Problem:
Transcribe the listing exactly, so that nothing but the pictures is missing.

Information given:
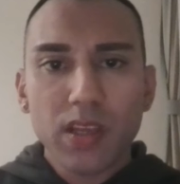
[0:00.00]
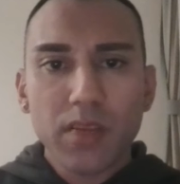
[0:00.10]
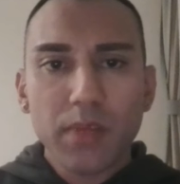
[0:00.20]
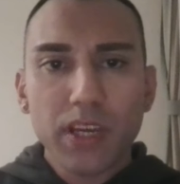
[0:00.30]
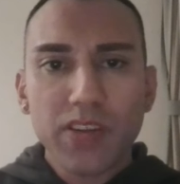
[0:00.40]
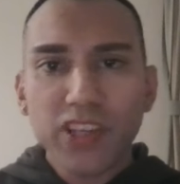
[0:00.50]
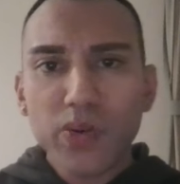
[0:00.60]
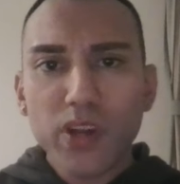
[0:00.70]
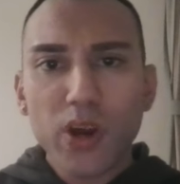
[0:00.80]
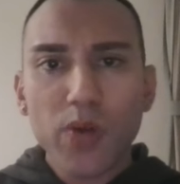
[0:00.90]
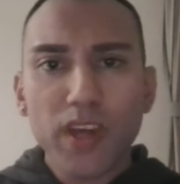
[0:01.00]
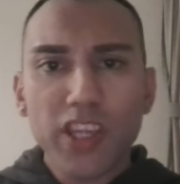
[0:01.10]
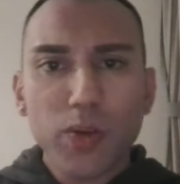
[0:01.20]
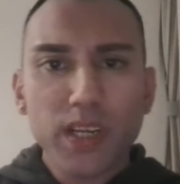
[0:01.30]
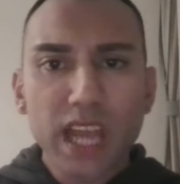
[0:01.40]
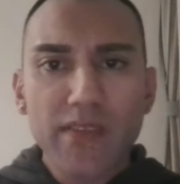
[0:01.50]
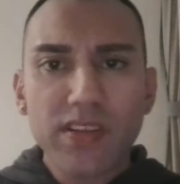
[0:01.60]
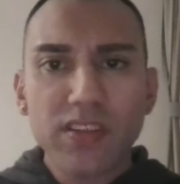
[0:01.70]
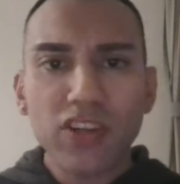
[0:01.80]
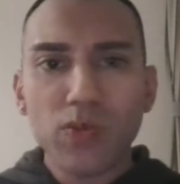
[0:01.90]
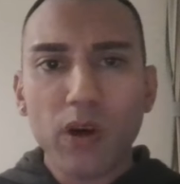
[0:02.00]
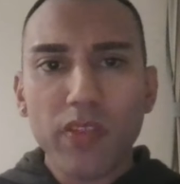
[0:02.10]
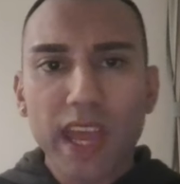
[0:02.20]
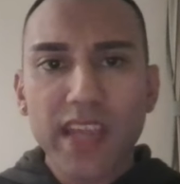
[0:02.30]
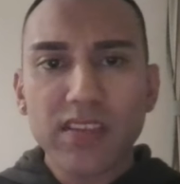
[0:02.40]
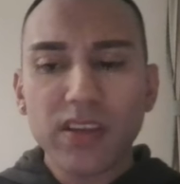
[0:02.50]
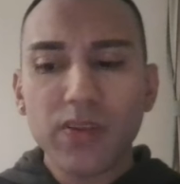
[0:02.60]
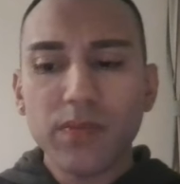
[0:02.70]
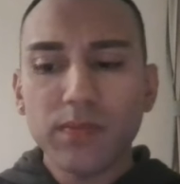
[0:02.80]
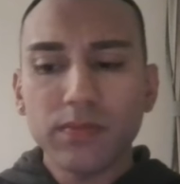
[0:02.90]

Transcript: Because you know that you would never do what they do.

Written reply:
[0:00.00]
[0:00.10]
[0:00.20]
[0:00.30]
[0:00.40]
[0:00.50]
[0:00.60]
[0:00.70]
[0:00.80]
[0:00.90]
[0:01.00]
[0:01.10]
[0:01.20]
[0:01.30]
[0:01.40]
[0:01.50]
[0:01.60]
[0:01.70]
[0:01.80]
[0:01.90]
[0:02.00]
[0:02.10]
[0:02.20]
[0:02.30]
[0:02.40]
[0:02.50]
[0:02.60]
[0:02.70]
[0:02.80]
[0:02.90]

Transcript: Because you know that you would never do what they do.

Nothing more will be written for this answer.